Stored data entries:
□ □ □ □ □

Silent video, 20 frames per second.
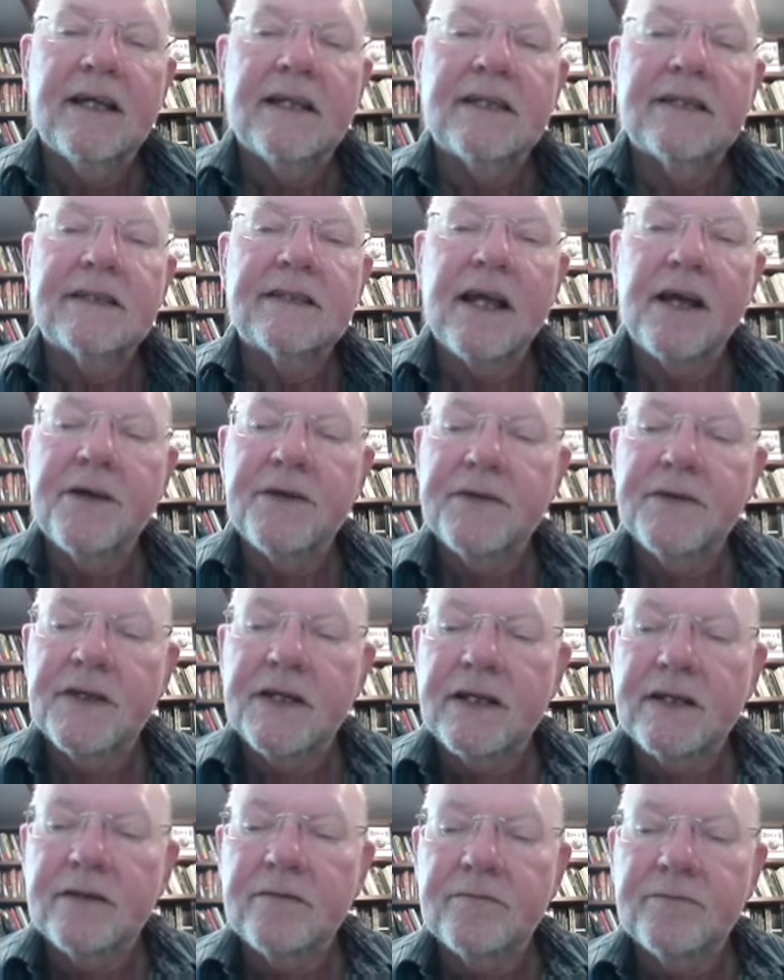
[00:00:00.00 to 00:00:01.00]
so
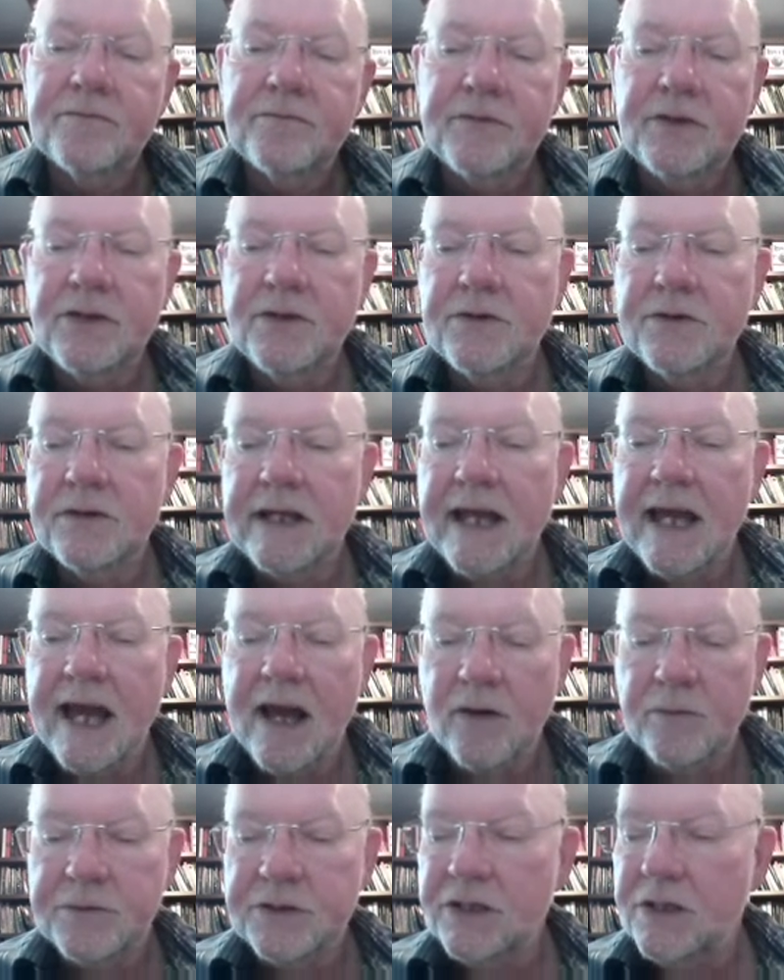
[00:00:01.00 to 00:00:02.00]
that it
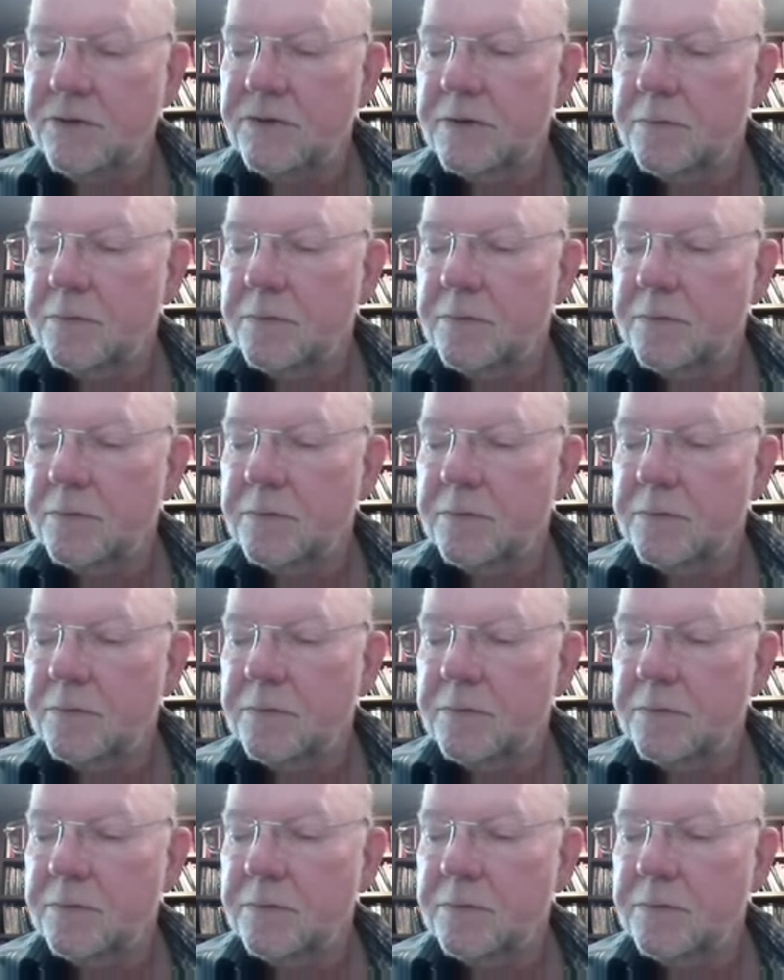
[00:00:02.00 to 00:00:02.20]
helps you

□ □ □ □ □

Assignment:
Exact text is required for the lines from the one with "[00:00:00.00 to 00:00:01.00]" through the last line of the entries, both included. Omit pictures.

Problem solution:
[00:00:00.00 to 00:00:01.00]
so
[00:00:01.00 to 00:00:02.00]
that it
[00:00:02.00 to 00:00:02.20]
helps you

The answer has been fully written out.